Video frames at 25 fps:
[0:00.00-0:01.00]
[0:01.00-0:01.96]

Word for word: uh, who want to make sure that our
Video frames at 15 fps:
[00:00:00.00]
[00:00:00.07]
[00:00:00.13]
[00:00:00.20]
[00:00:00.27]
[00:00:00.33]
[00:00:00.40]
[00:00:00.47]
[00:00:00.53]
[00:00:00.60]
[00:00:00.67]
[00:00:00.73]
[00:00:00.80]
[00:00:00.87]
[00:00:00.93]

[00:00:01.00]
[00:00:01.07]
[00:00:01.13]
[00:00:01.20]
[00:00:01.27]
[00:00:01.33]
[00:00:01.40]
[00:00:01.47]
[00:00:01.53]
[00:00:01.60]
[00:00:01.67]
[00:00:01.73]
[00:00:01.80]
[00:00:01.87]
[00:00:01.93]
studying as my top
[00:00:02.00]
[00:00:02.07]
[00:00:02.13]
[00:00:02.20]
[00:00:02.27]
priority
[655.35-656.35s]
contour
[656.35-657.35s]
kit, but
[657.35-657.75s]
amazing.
+ + +
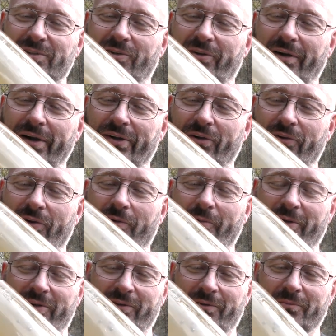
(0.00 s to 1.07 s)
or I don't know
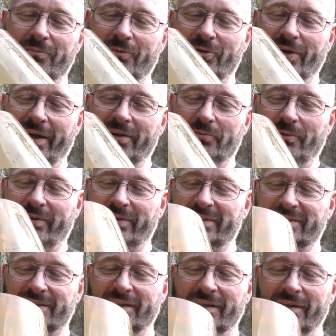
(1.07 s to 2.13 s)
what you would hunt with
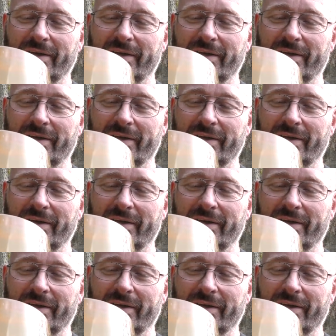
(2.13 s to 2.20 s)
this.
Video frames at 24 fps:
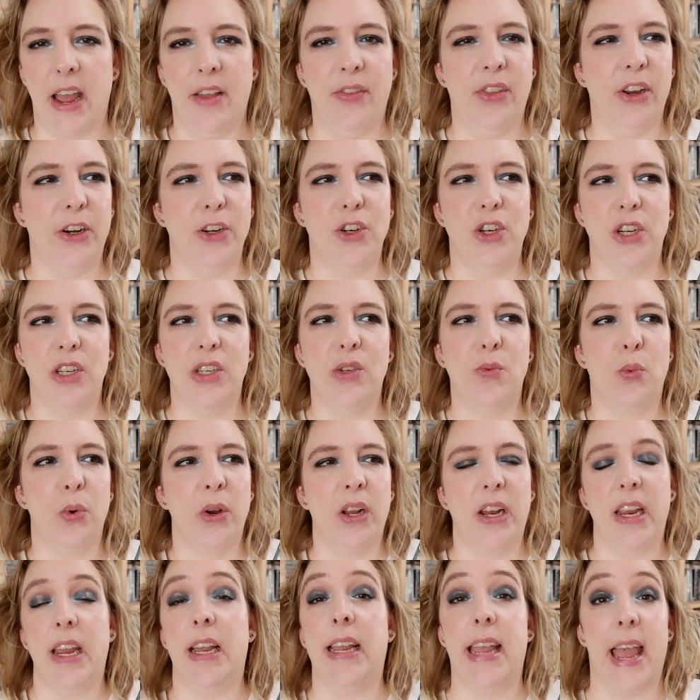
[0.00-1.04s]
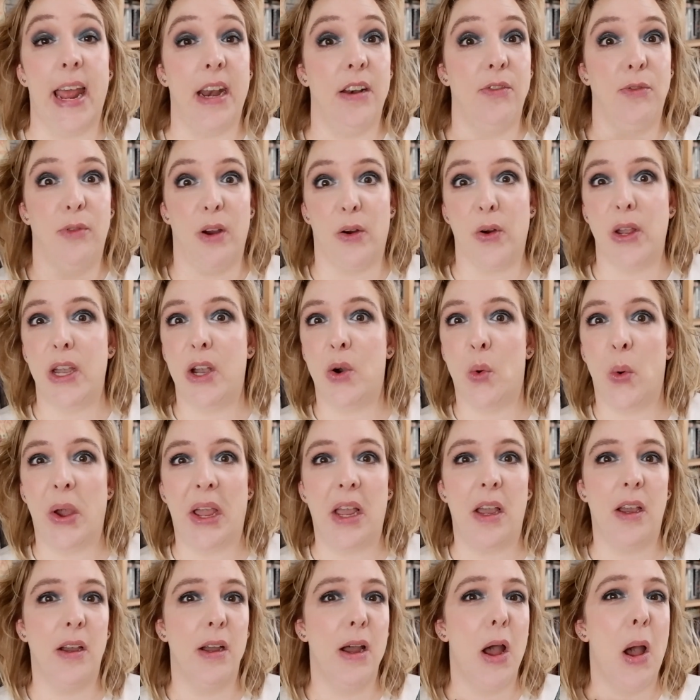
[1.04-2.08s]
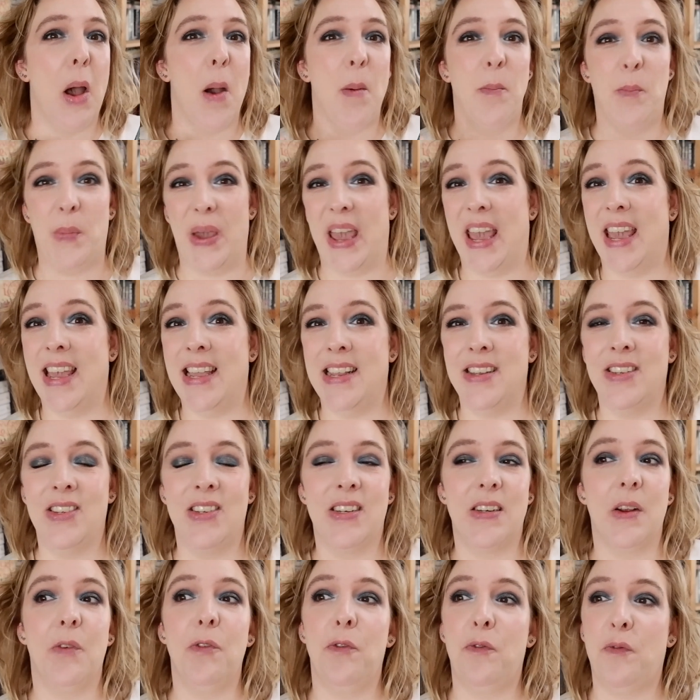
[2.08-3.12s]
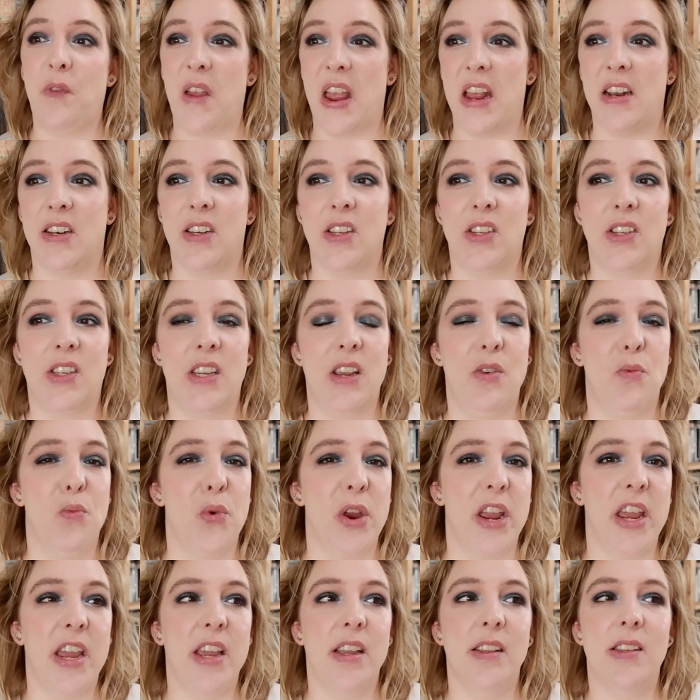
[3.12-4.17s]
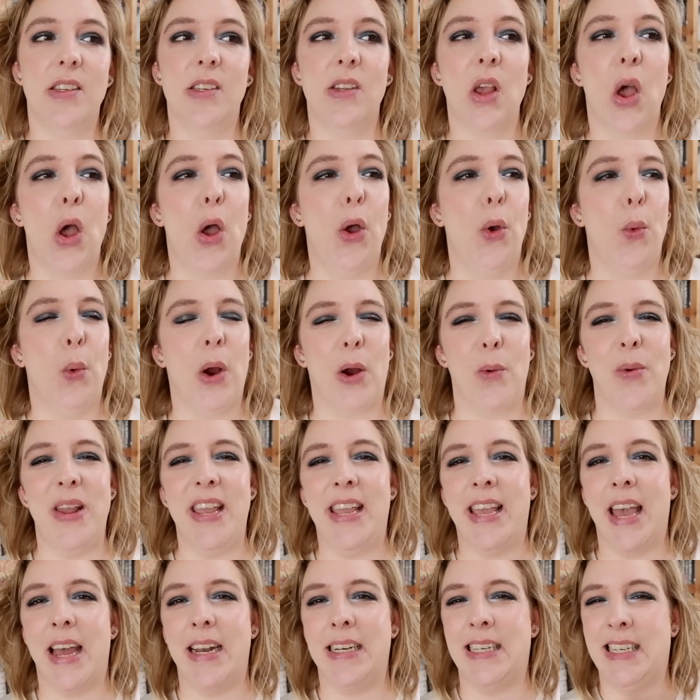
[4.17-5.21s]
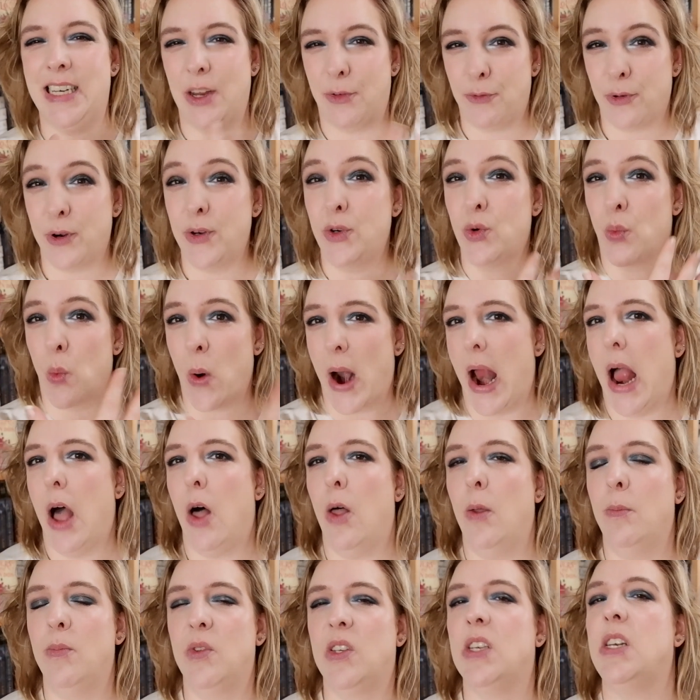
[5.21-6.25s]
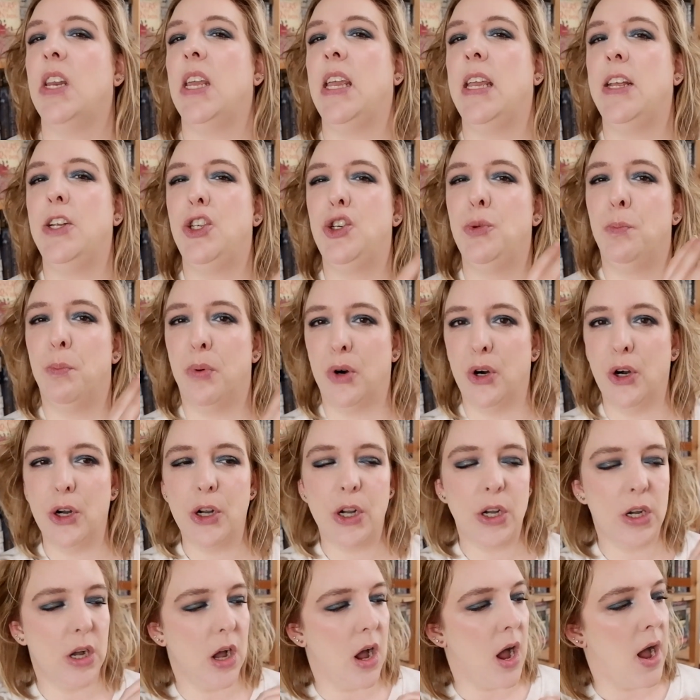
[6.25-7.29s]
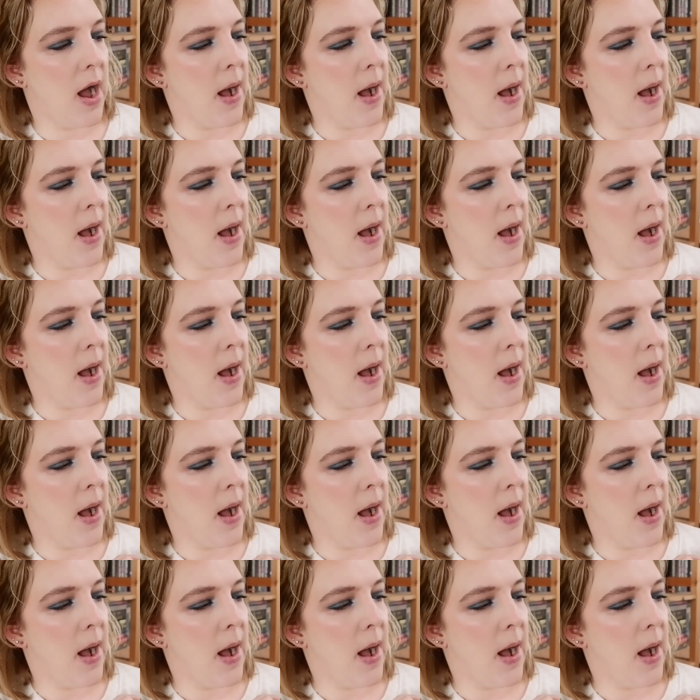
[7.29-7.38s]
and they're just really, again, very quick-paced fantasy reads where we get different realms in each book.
+ + +
Using the records above, count every line that includes the word "frames", and state the number only.

3